START Material supplied

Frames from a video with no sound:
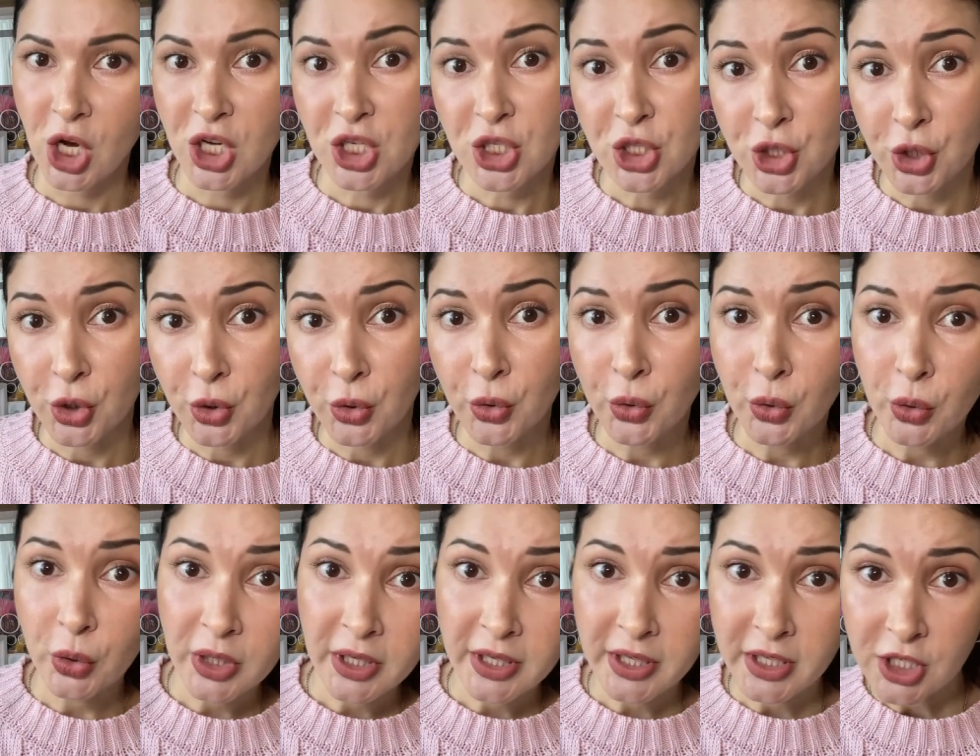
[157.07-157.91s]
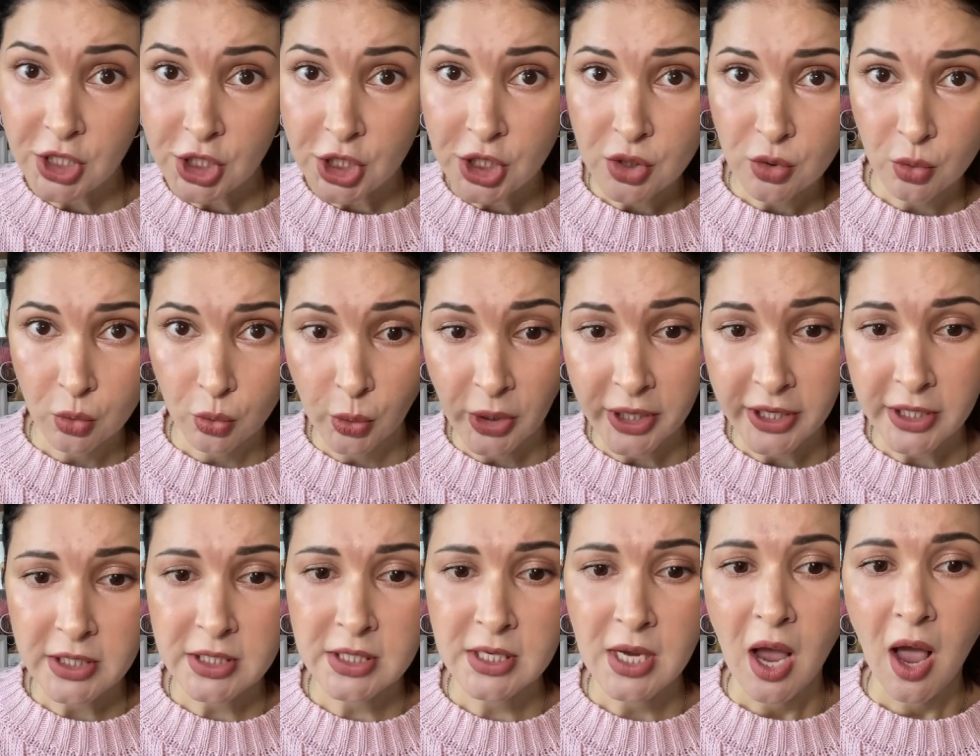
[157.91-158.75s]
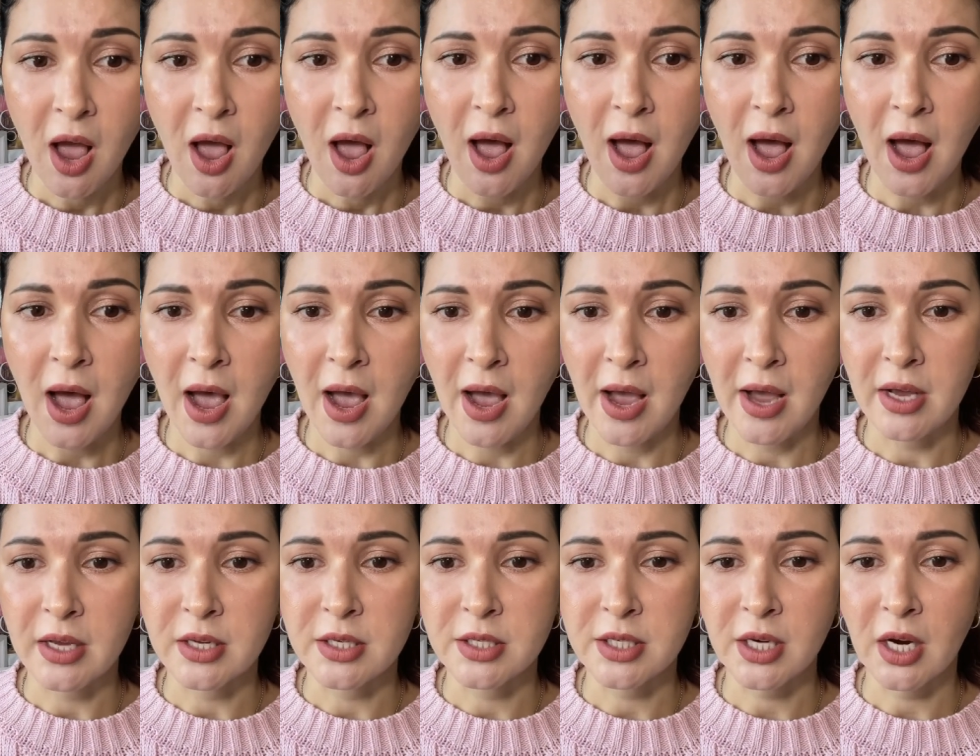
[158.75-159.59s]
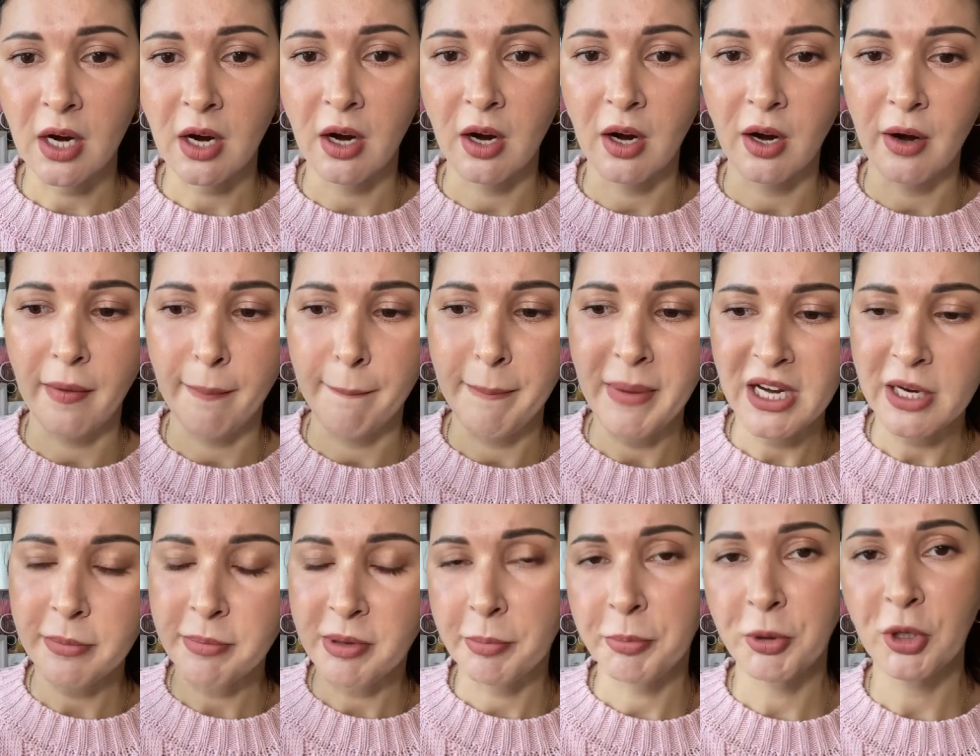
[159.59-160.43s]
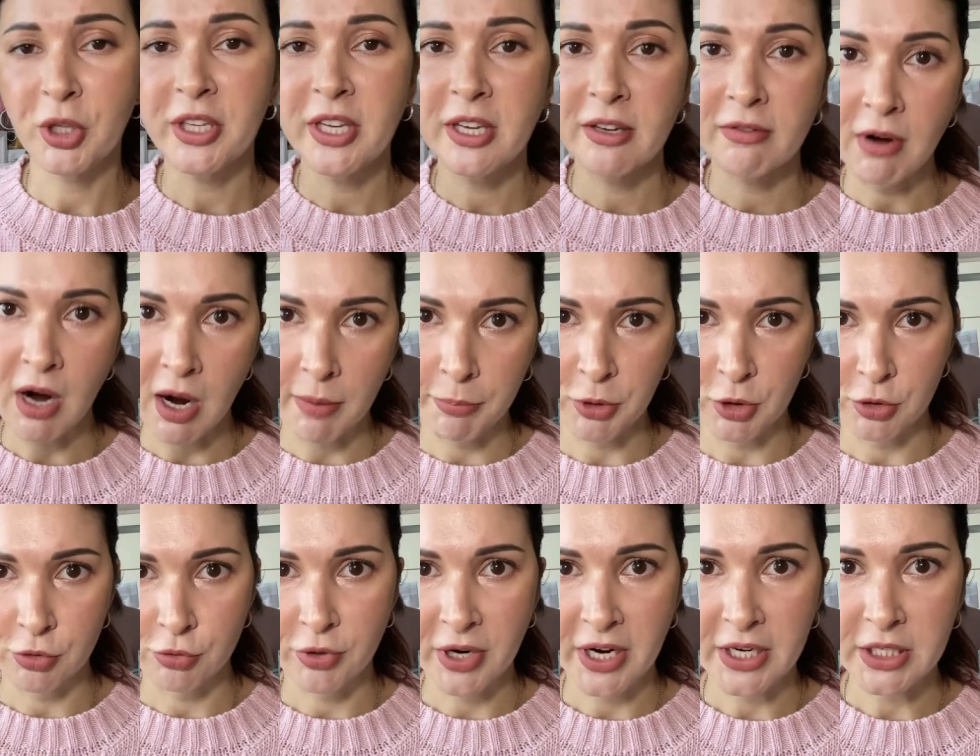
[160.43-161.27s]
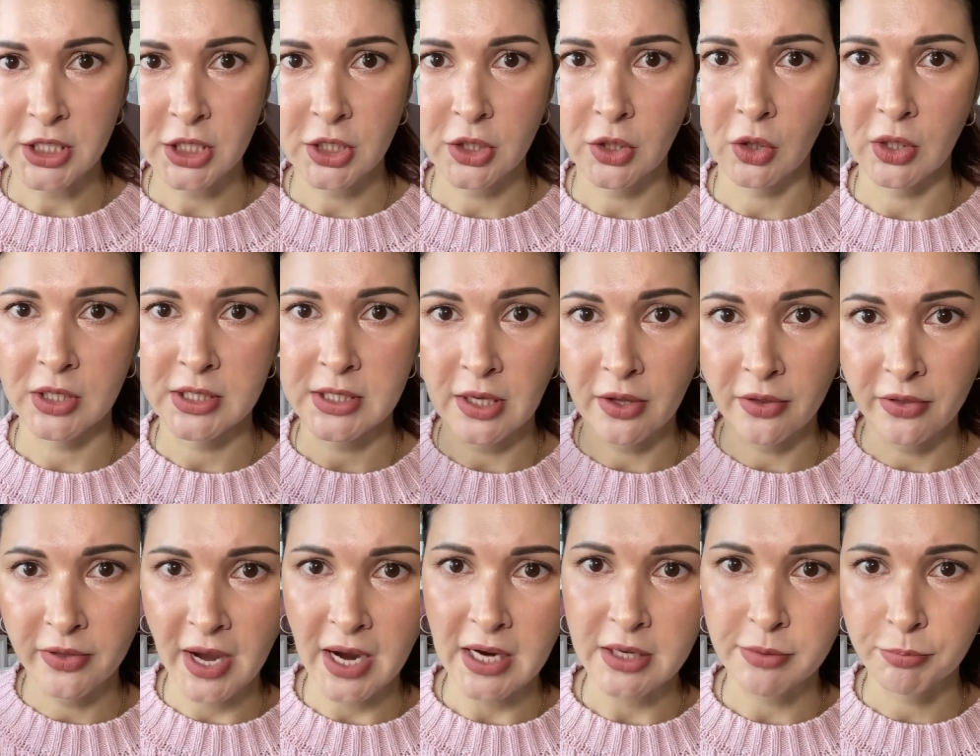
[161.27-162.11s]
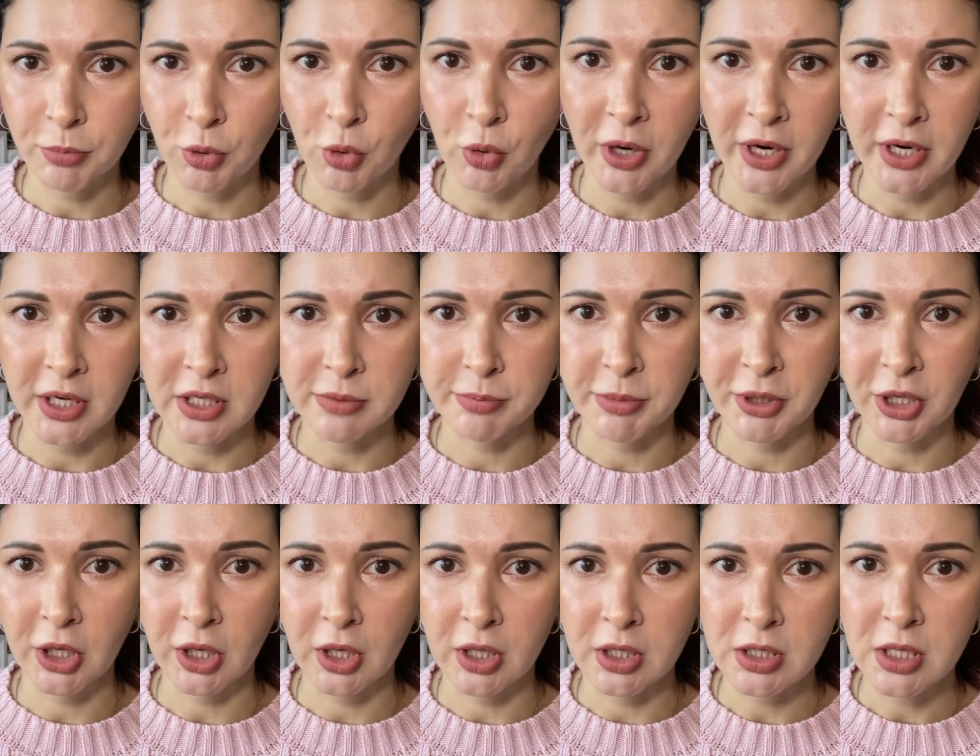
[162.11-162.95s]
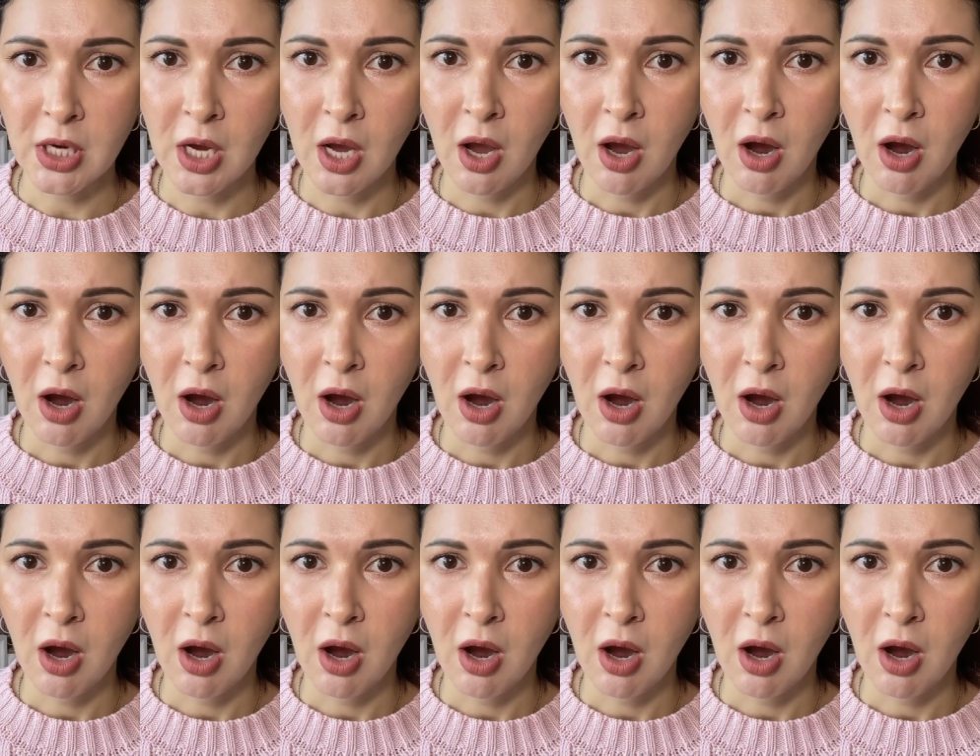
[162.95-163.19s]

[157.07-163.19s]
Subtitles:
2-ish weeks, and many people give up on retinoids at that point because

END Material supplied

- _Requirement_: Given the listing above, return exactly, and only, the lines from the line with "[157.07-157.91s]" through its final line, both included, with the pictures removed.

- _Answer space_:
[157.07-157.91s]
[157.91-158.75s]
[158.75-159.59s]
[159.59-160.43s]
[160.43-161.27s]
[161.27-162.11s]
[162.11-162.95s]
[162.95-163.19s]

[157.07-163.19s]
Subtitles:
2-ish weeks, and many people give up on retinoids at that point because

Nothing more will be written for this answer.